Every line below must be copied as written, except for pictures.

>>>

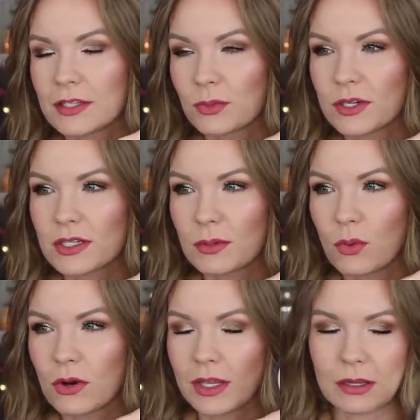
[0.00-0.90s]
this one is the
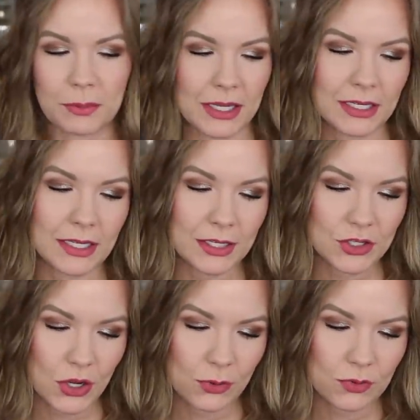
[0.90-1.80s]
more like pinky
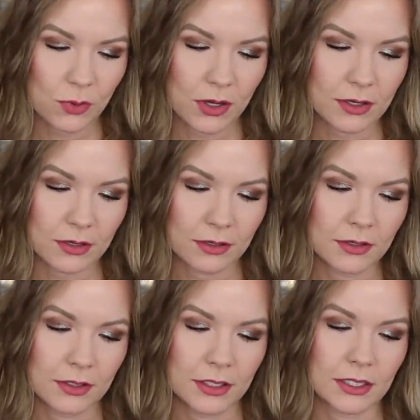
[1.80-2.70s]
toned one.
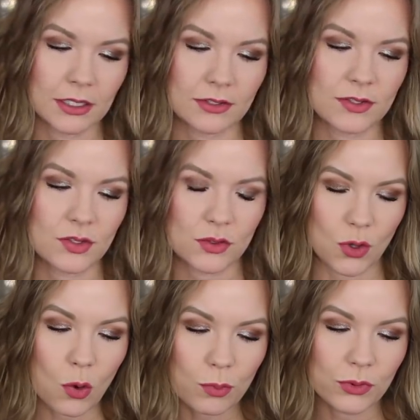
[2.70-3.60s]
It's
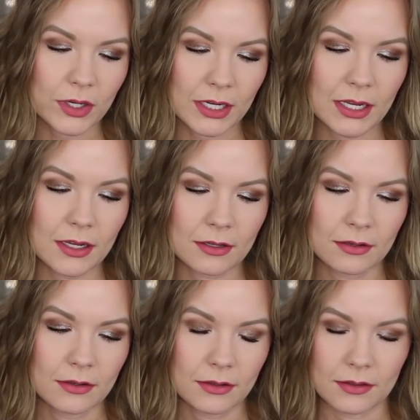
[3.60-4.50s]
so pretty.
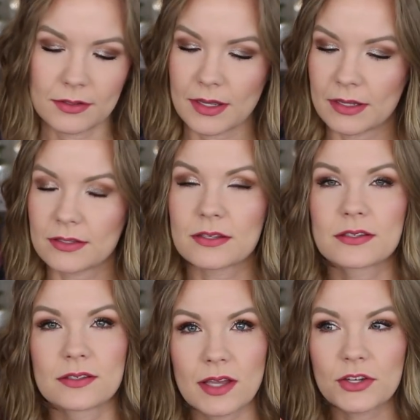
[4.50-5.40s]
This has
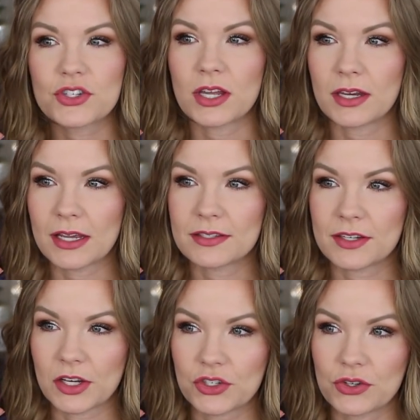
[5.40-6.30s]
such a nice
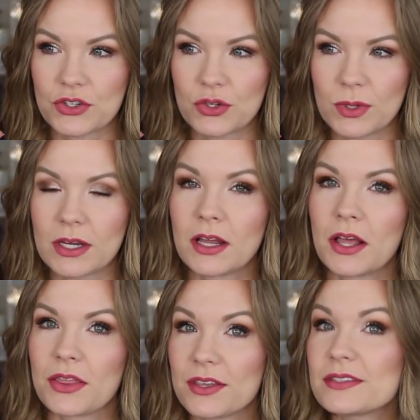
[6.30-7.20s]
texture to it.
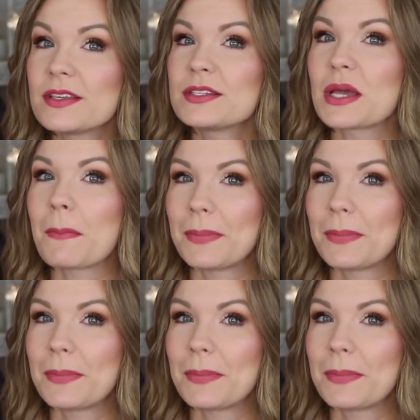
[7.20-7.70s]
This is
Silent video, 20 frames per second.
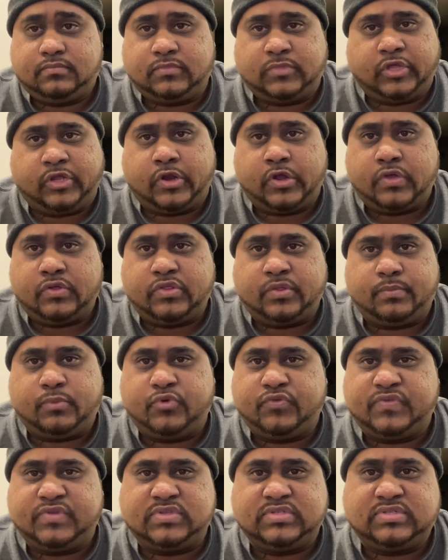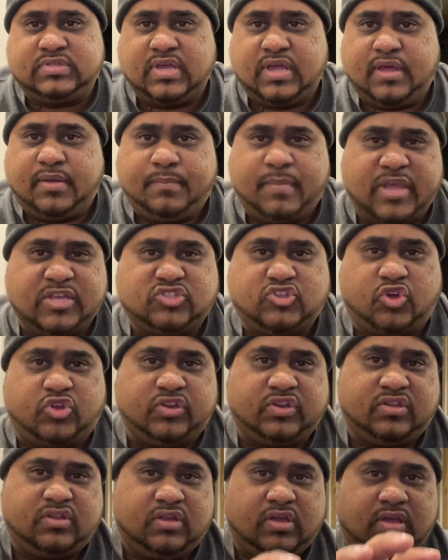You know, the movie's based
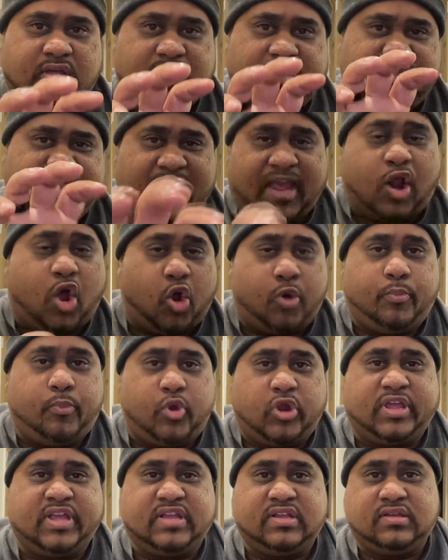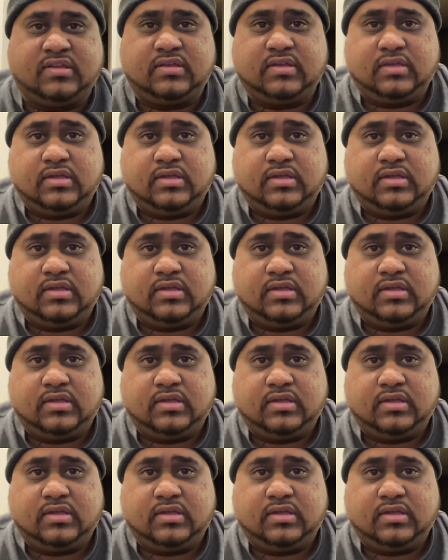on that heartbreaking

<<<

> [TASK OUTPUT]:
[0.00-0.90s]
this one is the
[0.90-1.80s]
more like pinky
[1.80-2.70s]
toned one.
[2.70-3.60s]
It's
[3.60-4.50s]
so pretty.
[4.50-5.40s]
This has
[5.40-6.30s]
such a nice
[6.30-7.20s]
texture to it.
[7.20-7.70s]
This is
Silent video, 20 frames per second.
You know, the movie's based
on that heartbreaking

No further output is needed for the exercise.